Matisse ran into Derain and Vlaminck while attending the Van Gogh exhibition at Galerie Bernheim-Jeune in March 1901. Vlaminck later boasted that he and Derain had converted Matisse to Fauvism when the latter visited their Chatou studio; Matisse remembered that “The painting of Derain and Vlaminck did not surprise me, for it was close to the researches I was pursuing... These young men had certain convictions very close to my own” (quoted in ibid.). “From around 1900, a kind of Fauvism held sway,” Derain later wrote. “One has only to look at the studies Matisse made from the model at that time” (quoted in ibid., p. 18).
In September 1901, Derain began his obligatory military service, which lasted three years. He remained in close touch with Vlaminck, to whom he wrote soon after joining his regiment, “I am aware that the realist period in painting is over. We are about to embark on a new phase... I believe that lines and colors are intimately related and enjoy a parallel existence from the very start... Thus we may find a field, not novel, but more real, and, above all, simpler in its synthesis” (quoted in ibid., pp. 30-31).
Derain returned to civilian life in late 1904 and resumed painting, eager to make up for lost time.

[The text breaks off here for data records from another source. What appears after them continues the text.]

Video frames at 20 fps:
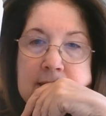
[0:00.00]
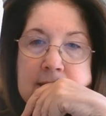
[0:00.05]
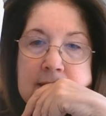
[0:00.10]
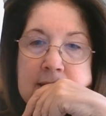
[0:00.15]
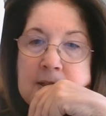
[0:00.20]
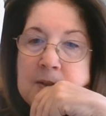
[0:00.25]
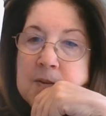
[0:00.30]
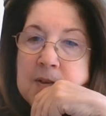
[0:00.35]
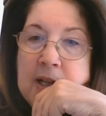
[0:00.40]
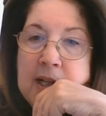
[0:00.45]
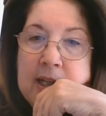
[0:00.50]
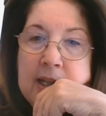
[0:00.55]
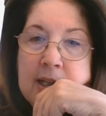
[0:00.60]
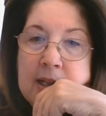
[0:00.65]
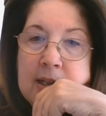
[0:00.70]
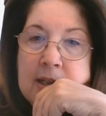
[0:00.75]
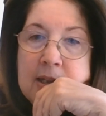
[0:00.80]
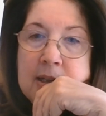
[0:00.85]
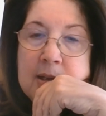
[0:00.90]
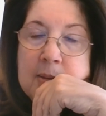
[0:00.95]
Don't like
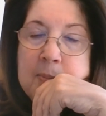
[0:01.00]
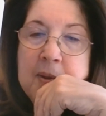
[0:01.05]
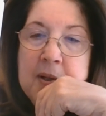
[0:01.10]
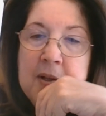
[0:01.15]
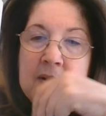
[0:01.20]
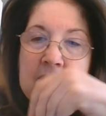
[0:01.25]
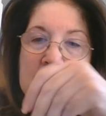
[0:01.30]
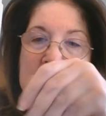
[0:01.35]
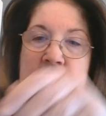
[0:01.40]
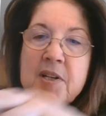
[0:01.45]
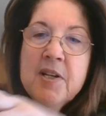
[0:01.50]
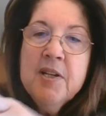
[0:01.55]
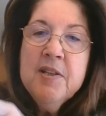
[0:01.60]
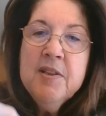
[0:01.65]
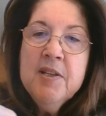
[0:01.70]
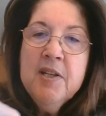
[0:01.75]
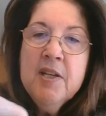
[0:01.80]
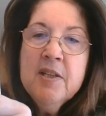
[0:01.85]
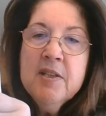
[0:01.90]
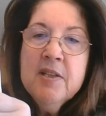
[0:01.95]
it because I
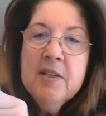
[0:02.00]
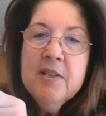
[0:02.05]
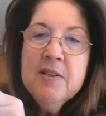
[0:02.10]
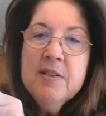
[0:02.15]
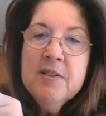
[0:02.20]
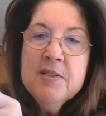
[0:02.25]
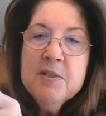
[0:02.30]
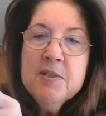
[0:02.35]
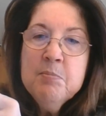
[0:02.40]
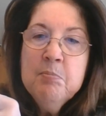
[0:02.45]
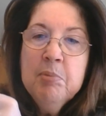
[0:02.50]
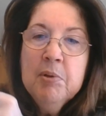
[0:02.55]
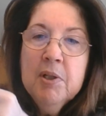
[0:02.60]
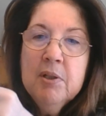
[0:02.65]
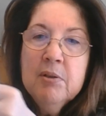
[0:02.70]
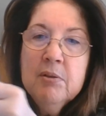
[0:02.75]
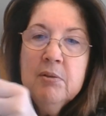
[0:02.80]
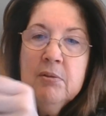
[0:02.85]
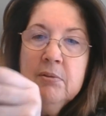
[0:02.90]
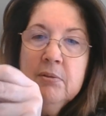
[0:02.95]
think that this
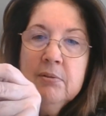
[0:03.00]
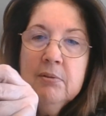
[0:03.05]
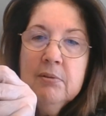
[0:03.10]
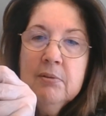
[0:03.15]
blue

He again joined forces with Vlaminck, still sharing his friend’s interest in Van Gogh, whose influence is apparent in Bateau sur le Seine, painted during this time. “In 1904, Fauvism was at the height of fashion,” Derain reminisced four decades later. “It had been an attraction for at least five years, part of the atmosphere and people’s habits” (quoted in G. Diehl, Derain, New York, 1977, pp. 16 and 21).
By early 1905 Derain began to gravitate towards Matisse, laying the groundwork for a friendship that resulted in Matisse’s invitation to Derain to join him in Collioure for what became the fabled Fauve summer. “It was Derain who increasingly showed himself ready to match Matisse in ambition, and who even at times was in advance of him... Derain’s work was surely Fauvist before Matisse’s. By the winter of 1904-1905, when Matisse was deep in Neo-Impressionism, Derain’s painting had entered that ‘new phase... more real, and above all, simpler in its synthesis’” (ibid., p. 34).